═════ THE DATA ═════
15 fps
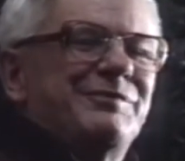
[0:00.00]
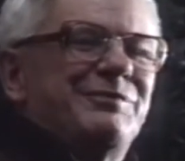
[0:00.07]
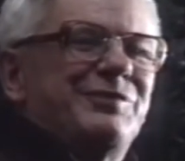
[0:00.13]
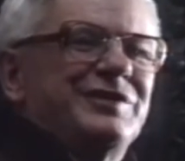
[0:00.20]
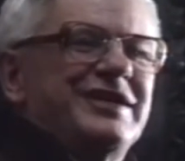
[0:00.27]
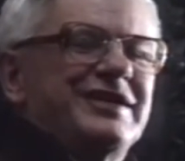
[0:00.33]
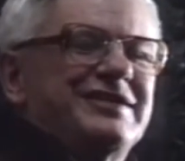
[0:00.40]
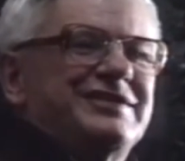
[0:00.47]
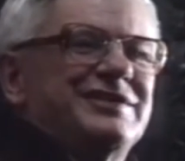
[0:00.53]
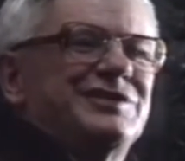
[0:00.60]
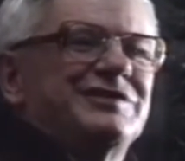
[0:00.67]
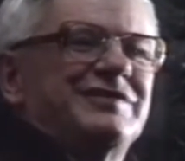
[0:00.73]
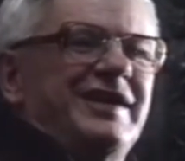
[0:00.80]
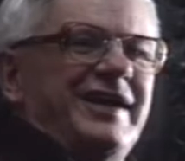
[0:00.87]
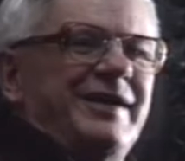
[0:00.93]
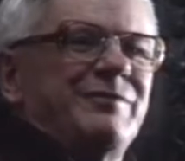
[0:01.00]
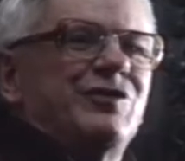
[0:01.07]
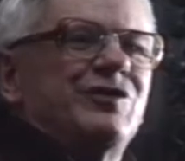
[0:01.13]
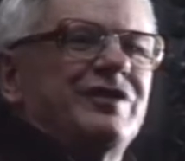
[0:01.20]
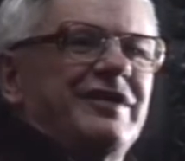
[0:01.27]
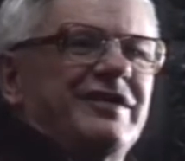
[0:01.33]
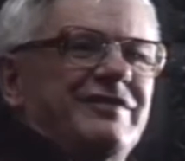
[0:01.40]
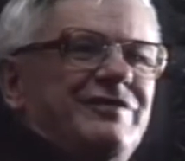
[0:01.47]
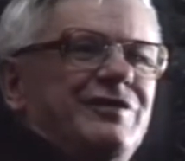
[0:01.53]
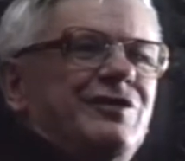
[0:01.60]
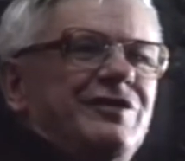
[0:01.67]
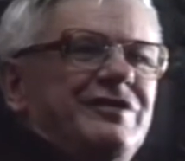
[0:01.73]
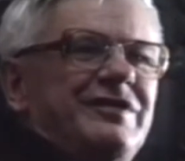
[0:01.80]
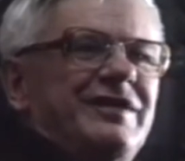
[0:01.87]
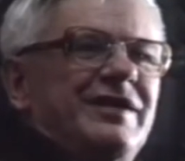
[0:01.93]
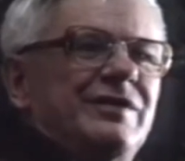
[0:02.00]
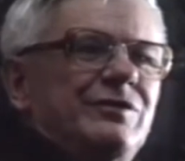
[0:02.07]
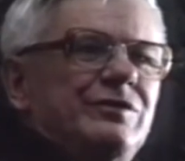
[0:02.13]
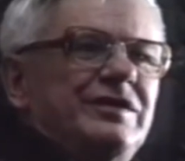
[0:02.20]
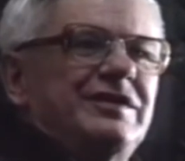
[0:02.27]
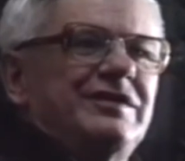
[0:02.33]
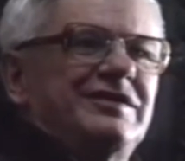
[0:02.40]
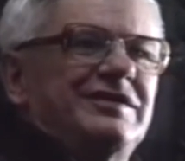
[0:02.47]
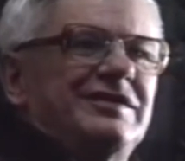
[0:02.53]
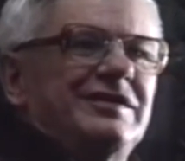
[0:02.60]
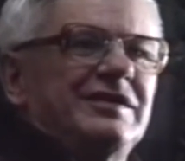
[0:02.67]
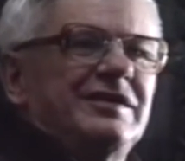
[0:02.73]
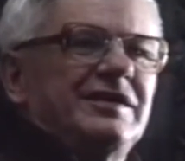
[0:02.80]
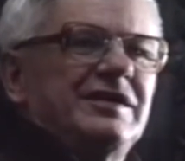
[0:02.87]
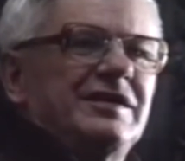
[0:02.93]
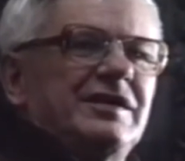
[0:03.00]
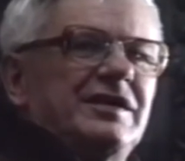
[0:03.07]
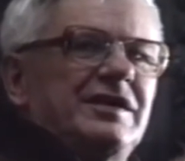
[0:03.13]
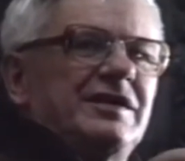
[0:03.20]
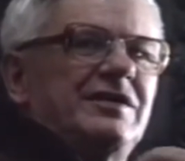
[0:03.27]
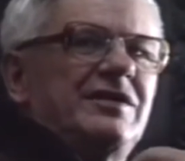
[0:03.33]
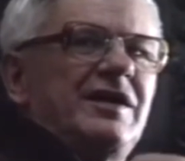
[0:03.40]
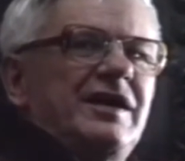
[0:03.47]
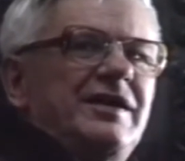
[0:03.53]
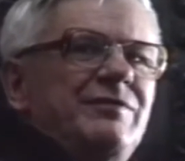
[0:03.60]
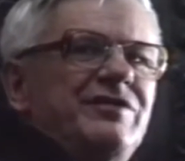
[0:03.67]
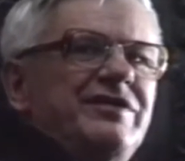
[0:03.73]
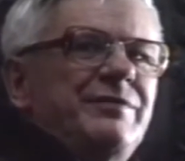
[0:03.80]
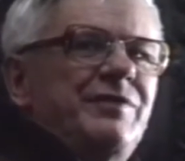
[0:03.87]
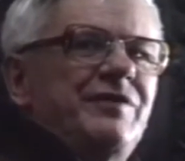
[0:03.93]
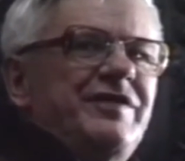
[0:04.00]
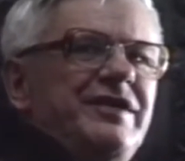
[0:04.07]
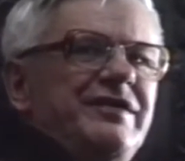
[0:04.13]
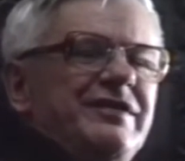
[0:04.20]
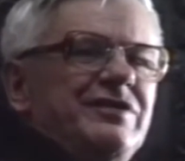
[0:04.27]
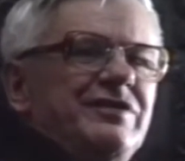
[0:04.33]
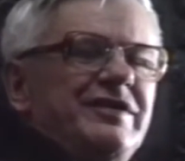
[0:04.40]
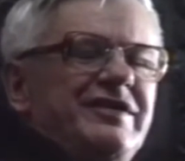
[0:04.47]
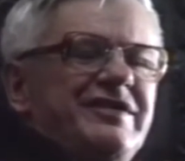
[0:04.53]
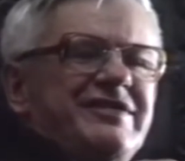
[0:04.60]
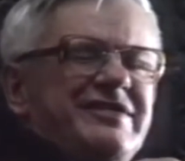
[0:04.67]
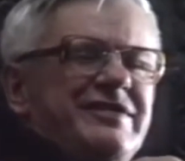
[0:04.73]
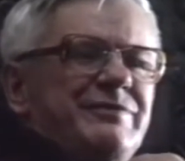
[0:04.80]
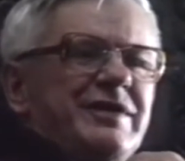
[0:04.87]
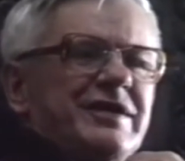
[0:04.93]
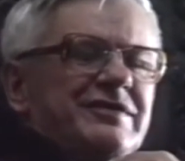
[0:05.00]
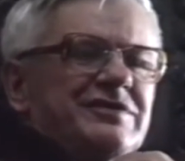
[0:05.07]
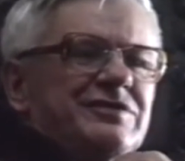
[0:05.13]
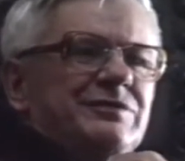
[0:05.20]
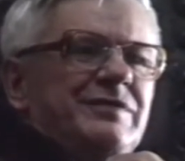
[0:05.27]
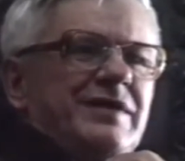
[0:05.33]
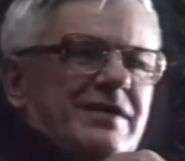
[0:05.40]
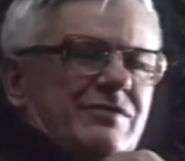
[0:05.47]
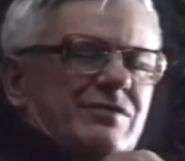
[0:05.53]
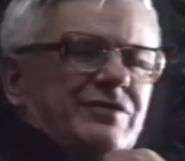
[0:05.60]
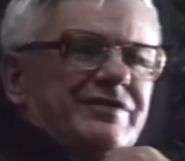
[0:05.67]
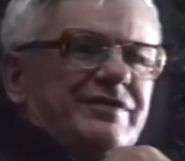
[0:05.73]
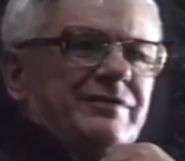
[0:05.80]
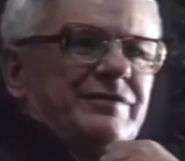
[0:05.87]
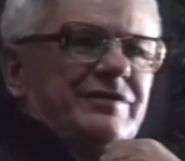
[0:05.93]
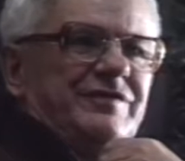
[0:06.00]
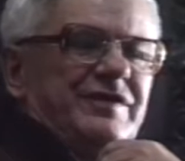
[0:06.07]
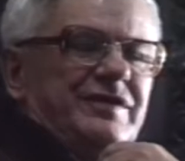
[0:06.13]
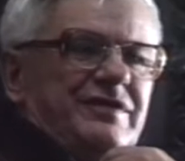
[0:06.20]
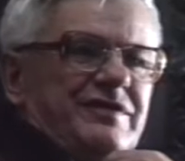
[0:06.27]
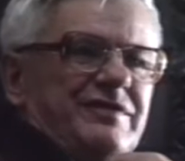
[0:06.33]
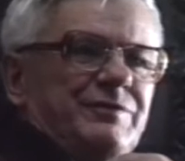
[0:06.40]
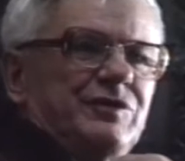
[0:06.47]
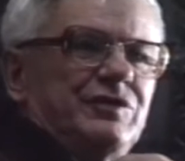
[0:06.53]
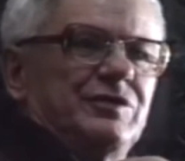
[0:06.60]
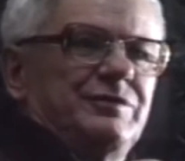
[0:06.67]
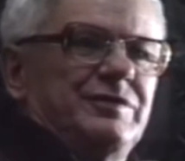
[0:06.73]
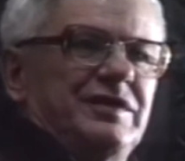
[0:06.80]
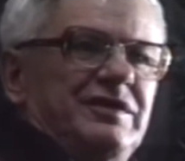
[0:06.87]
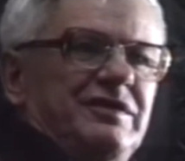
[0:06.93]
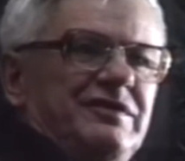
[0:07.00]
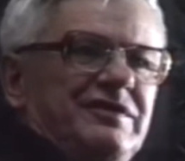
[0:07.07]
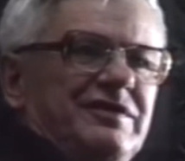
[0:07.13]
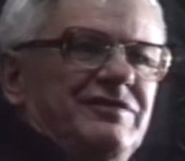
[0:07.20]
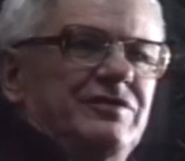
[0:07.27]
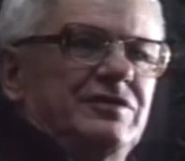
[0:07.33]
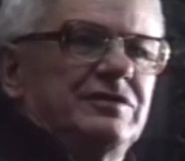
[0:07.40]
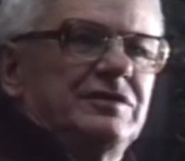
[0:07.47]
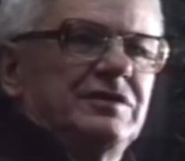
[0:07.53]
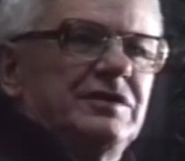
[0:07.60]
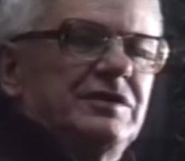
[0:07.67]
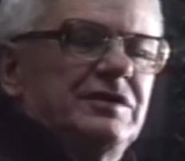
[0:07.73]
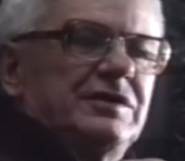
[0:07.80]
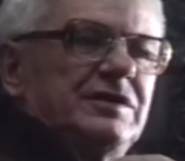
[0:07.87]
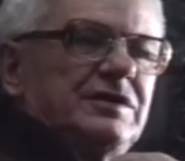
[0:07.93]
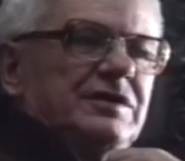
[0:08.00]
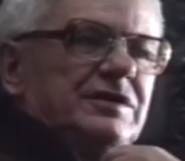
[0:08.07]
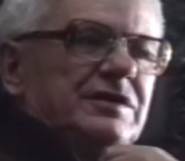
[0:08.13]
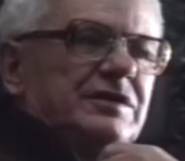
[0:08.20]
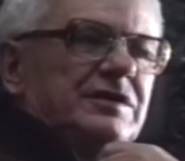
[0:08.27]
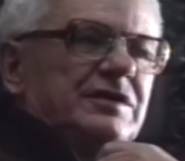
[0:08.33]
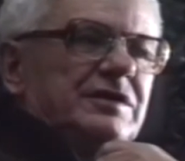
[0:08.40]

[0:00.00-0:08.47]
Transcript: Podekscytowana młodzież wychodzi na ulicę. No ale muszę powiedzieć, że to jest jeszcze bardzo mało, żeby widzieć podobieństwo. Y,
═════
▶ [WHAT YOU ARE ASKED TO DO]
Send back every line of the listing exactly. Omit the images.

▶ [EXPECTED OUTPUT]
15 fps
[0:00.00]
[0:00.07]
[0:00.13]
[0:00.20]
[0:00.27]
[0:00.33]
[0:00.40]
[0:00.47]
[0:00.53]
[0:00.60]
[0:00.67]
[0:00.73]
[0:00.80]
[0:00.87]
[0:00.93]
[0:01.00]
[0:01.07]
[0:01.13]
[0:01.20]
[0:01.27]
[0:01.33]
[0:01.40]
[0:01.47]
[0:01.53]
[0:01.60]
[0:01.67]
[0:01.73]
[0:01.80]
[0:01.87]
[0:01.93]
[0:02.00]
[0:02.07]
[0:02.13]
[0:02.20]
[0:02.27]
[0:02.33]
[0:02.40]
[0:02.47]
[0:02.53]
[0:02.60]
[0:02.67]
[0:02.73]
[0:02.80]
[0:02.87]
[0:02.93]
[0:03.00]
[0:03.07]
[0:03.13]
[0:03.20]
[0:03.27]
[0:03.33]
[0:03.40]
[0:03.47]
[0:03.53]
[0:03.60]
[0:03.67]
[0:03.73]
[0:03.80]
[0:03.87]
[0:03.93]
[0:04.00]
[0:04.07]
[0:04.13]
[0:04.20]
[0:04.27]
[0:04.33]
[0:04.40]
[0:04.47]
[0:04.53]
[0:04.60]
[0:04.67]
[0:04.73]
[0:04.80]
[0:04.87]
[0:04.93]
[0:05.00]
[0:05.07]
[0:05.13]
[0:05.20]
[0:05.27]
[0:05.33]
[0:05.40]
[0:05.47]
[0:05.53]
[0:05.60]
[0:05.67]
[0:05.73]
[0:05.80]
[0:05.87]
[0:05.93]
[0:06.00]
[0:06.07]
[0:06.13]
[0:06.20]
[0:06.27]
[0:06.33]
[0:06.40]
[0:06.47]
[0:06.53]
[0:06.60]
[0:06.67]
[0:06.73]
[0:06.80]
[0:06.87]
[0:06.93]
[0:07.00]
[0:07.07]
[0:07.13]
[0:07.20]
[0:07.27]
[0:07.33]
[0:07.40]
[0:07.47]
[0:07.53]
[0:07.60]
[0:07.67]
[0:07.73]
[0:07.80]
[0:07.87]
[0:07.93]
[0:08.00]
[0:08.07]
[0:08.13]
[0:08.20]
[0:08.27]
[0:08.33]
[0:08.40]

[0:00.00-0:08.47]
Transcript: Podekscytowana młodzież wychodzi na ulicę. No ale muszę powiedzieć, że to jest jeszcze bardzo mało, żeby widzieć podobieństwo. Y,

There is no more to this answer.